11En vérité, au-delà du contexte de la guerre d’indépendance, le choix initial de l’Angleterre s’explique par les contacts plus anciens qui s’étaient établis entre Londres et les Représentants. À défaut d’être des admirateurs inconditionnels du modèle politique anglais35, ces derniers considéraient en effet la Grande-Bretagne comme un contrepoids possible à l’emprise croissante de la France sur Genève. Lors de la crise des années 1760, certains Représentants avaient agité devant Shelburne, alors secrétaire d’État au Département du Sud, le spectre d’une annexion de Genève par la France, espérant ainsi pousser le gouvernement britannique à intervenir dans le règlement du conflit36. C’est également dans cette perspective que D’Ivernois avait été mandaté pour se rendre à Londres en mai 1782, alors que l’étau se resserrait autour de Genève. Ce voyage fut finalement annulé, mais dans ces conditions, on comprend que son réflexe après la perte de la ville ait été de se tourner vers Londres, d’autant plus que l’accession de Shelburne au poste de premier ministre semblait ouvrir des perspectives37. Néanmoins, arrivé en Angleterre à la fin du mois de juillet, D’Ivernois dut rapidement déchanter. Très vite, il comprit que le gouvernement n’était pas disposé à appuyer le projet.
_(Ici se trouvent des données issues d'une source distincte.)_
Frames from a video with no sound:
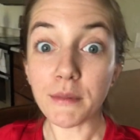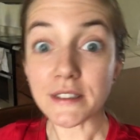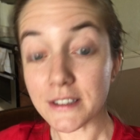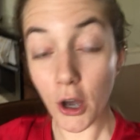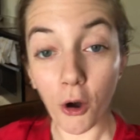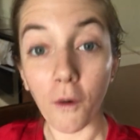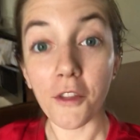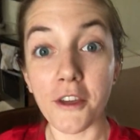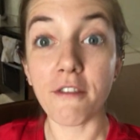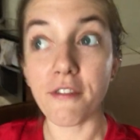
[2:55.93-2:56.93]
So
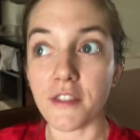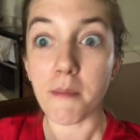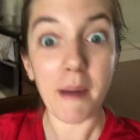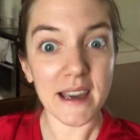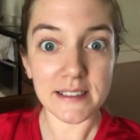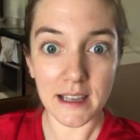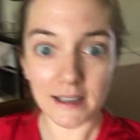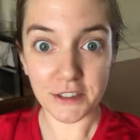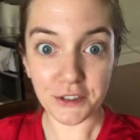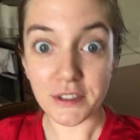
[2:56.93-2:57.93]
the base
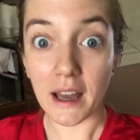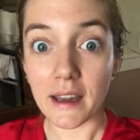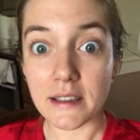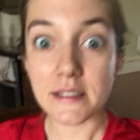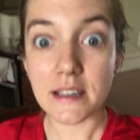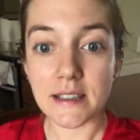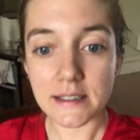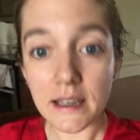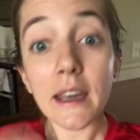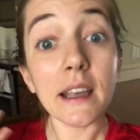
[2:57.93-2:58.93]
exercise
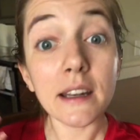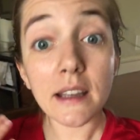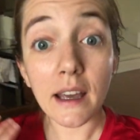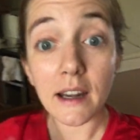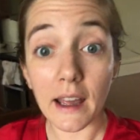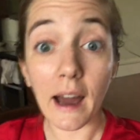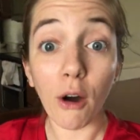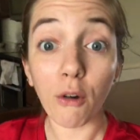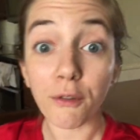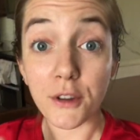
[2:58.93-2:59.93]
is in and
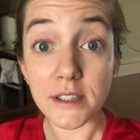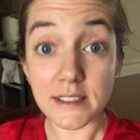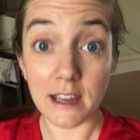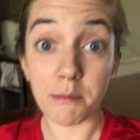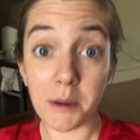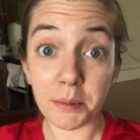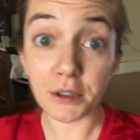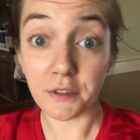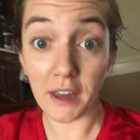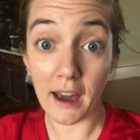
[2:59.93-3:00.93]
out for the same number
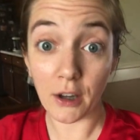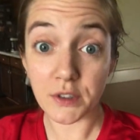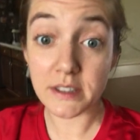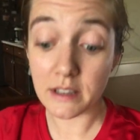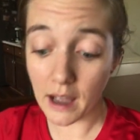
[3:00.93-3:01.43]
of counts.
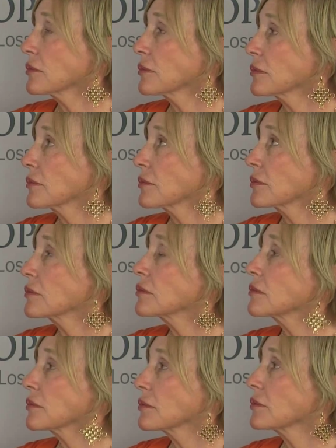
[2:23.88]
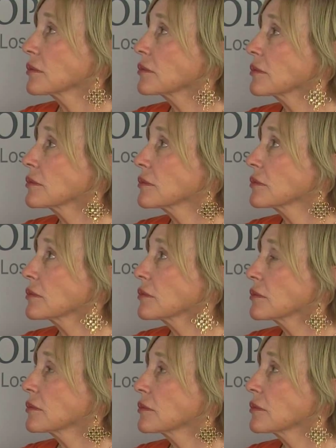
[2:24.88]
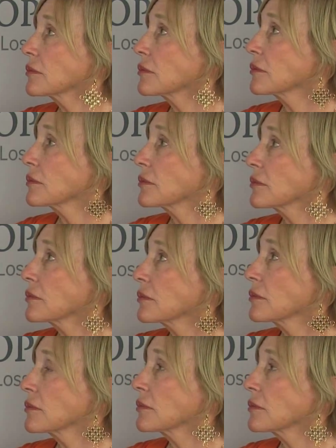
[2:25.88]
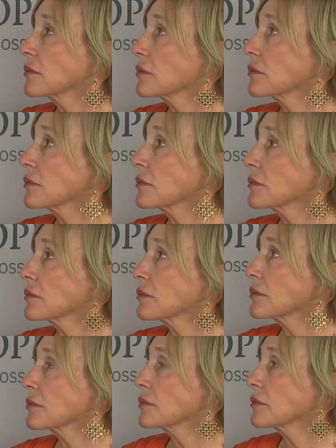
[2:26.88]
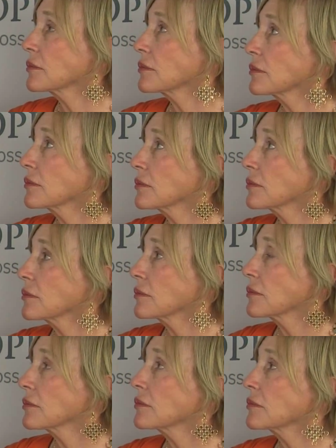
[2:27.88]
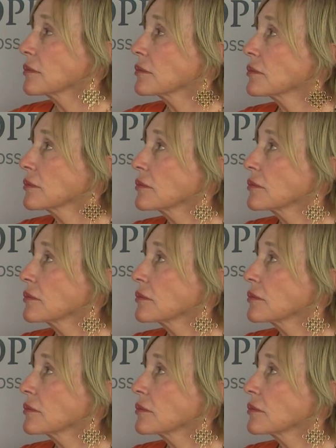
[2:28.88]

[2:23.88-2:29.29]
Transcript: This person isn't speaking.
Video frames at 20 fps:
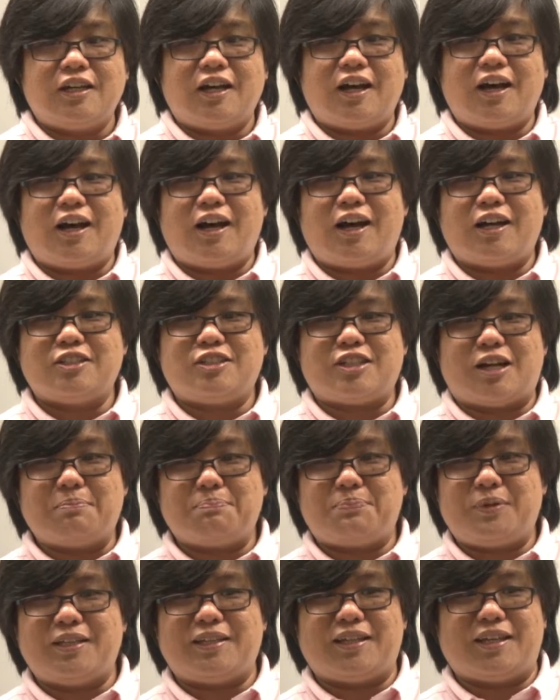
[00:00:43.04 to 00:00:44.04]
uh,
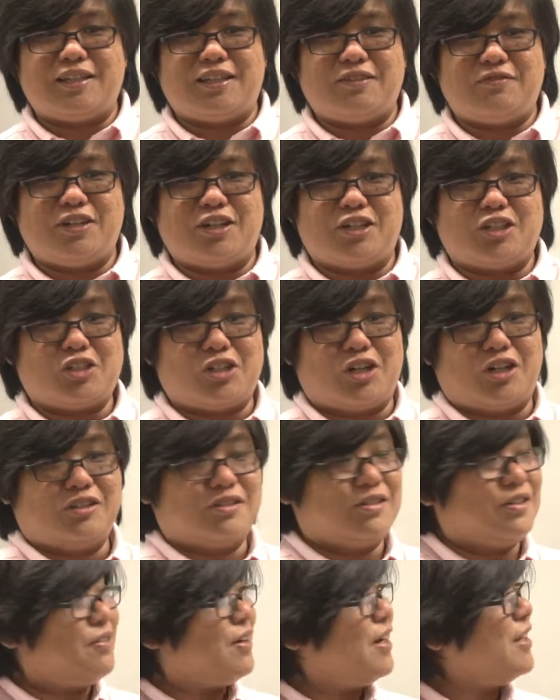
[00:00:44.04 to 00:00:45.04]
jump in and give it a shot,
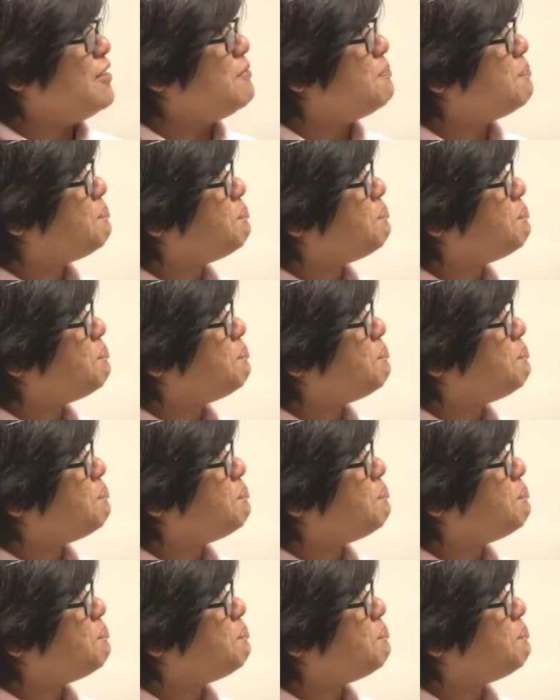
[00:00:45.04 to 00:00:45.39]
right?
Aux raisons financières et économiques (l’horlogerie anglaise aurait vu d’un mauvais œil cet afflux de concurrents) s’en ajoutait une autre :
« Les Ministres sont persécutés par les Américains réfugiés qui ont tout sacrifié pour la cause de la Couronne, ils sollicitent avec acharnement des dédommagements, et n’auraient pas manqué de crier à l’injustice si l’on accordait à des étrangers des secours qui leur sont disent-ils si légitimement dus38. »
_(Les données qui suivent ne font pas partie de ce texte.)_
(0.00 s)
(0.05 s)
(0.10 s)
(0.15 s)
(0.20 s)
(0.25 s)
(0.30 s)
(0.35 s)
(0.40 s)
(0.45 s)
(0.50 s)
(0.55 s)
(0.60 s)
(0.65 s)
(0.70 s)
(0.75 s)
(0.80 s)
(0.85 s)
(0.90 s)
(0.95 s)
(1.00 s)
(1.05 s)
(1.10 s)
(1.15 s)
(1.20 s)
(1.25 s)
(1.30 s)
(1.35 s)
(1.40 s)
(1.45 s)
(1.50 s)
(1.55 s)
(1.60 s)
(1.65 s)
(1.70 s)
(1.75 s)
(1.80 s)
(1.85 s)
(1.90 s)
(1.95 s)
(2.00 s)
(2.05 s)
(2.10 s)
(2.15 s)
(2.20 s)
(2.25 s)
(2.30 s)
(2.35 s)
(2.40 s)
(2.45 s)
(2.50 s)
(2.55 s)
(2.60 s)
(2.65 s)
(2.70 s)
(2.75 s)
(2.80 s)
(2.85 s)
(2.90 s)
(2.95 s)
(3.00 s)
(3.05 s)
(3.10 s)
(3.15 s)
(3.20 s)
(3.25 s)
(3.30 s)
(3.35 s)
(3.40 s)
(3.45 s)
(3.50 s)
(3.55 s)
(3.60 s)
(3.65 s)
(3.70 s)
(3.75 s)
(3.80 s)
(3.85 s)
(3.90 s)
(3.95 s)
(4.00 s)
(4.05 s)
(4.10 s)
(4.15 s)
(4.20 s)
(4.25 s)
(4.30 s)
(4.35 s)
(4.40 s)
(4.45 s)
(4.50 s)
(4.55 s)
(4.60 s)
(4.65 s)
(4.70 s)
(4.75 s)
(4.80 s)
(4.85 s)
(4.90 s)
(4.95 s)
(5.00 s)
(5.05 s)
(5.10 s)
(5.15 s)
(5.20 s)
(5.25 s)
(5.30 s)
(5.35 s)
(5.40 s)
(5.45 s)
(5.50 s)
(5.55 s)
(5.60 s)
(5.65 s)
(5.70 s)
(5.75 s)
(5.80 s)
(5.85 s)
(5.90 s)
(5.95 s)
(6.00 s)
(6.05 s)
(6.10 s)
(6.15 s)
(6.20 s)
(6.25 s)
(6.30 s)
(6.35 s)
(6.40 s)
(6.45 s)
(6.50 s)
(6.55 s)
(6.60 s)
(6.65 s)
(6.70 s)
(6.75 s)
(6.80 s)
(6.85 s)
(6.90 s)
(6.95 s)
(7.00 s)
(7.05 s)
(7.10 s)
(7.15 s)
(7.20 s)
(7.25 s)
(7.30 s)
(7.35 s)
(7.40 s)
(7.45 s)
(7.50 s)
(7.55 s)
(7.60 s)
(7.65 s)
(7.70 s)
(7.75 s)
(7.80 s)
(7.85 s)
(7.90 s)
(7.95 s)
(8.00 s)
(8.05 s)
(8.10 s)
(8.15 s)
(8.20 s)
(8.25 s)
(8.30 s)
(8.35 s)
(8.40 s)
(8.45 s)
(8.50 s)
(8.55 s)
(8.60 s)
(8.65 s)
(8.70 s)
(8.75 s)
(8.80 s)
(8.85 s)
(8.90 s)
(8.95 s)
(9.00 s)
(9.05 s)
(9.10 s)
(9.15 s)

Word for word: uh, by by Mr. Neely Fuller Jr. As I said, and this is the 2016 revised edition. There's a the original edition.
12Ainsi D’Ivernois se retrouvait-il nez à nez dans les antichambres ministérielles avec les « loyalistes », comme on désignait les Américains restés fidèles à la Grande-Bretagne lors de la guerre d’indépendance. Ayant commencé à affluer dès 1774, ils étaient alors un peu moins de 7 000 sur le sol britannique (sur un total de quelque 60 000 dispersés à travers le monde). Ils avaient bénéficié assez tôt de secours ponctuels versés par le Trésor en reconnaissance des difficultés matérielles auxquelles ils étaient confrontés. Au moment où D’Ivernois était arrivé à Londres cependant, vers la fin du mois de juillet 1782, le versement des pensions venait d’être suspendu momentanément en vue d’une refonte et d’une rationalisation du système39. Entre les milliers de loyalistes et la poignée de proscrits genevois, il n’y a certes pas de commune mesure d’un point de vue numérique, mais dans cette rencontre entre les vaincus de deux révolutions, il y a bien une connexion, effective celle-là, qui renvoie au rôle de plaque tournante joué par Londres et, au-delà, à l’attrait exercé par une appartenance impériale ouverte et protectrice. Voici en effet en quels termes D’Ivernois justifiait à Mountstuart le choix de l’Angleterre :
« Aujourd’hui qu’un lâche assassinat vient de priver les citoyens de leur patrie ; aujourd’hui qu’ils viennent d’apprendre par la plus triste expérience que la liberté ne peut plus se maintenir dans les petits États, il ne leur reste qu’à chercher un asile sous les ailes d’une Grande Monarchie, dans un Empire où les droits de l’homme sont respectés et où ils pourront défendre avec quelqu’espoir de succès l’indépendance de leur nouvelle patrie40. »
13Ainsi, paradoxalement, alors même que ce sont les Insurgents américains qui, en déclarant leur indépendance, avaient proclamé les droits de l’homme, c’est l’appartenance à l’Empire britannique qui, pour les Représentants (comme pour les loyalistes) en exil, était garante de leur liberté. C’est donc en toute logique que Clavière devint en 1783 citoyen britannique, tout comme un autre exilé représentant, Duroveray41.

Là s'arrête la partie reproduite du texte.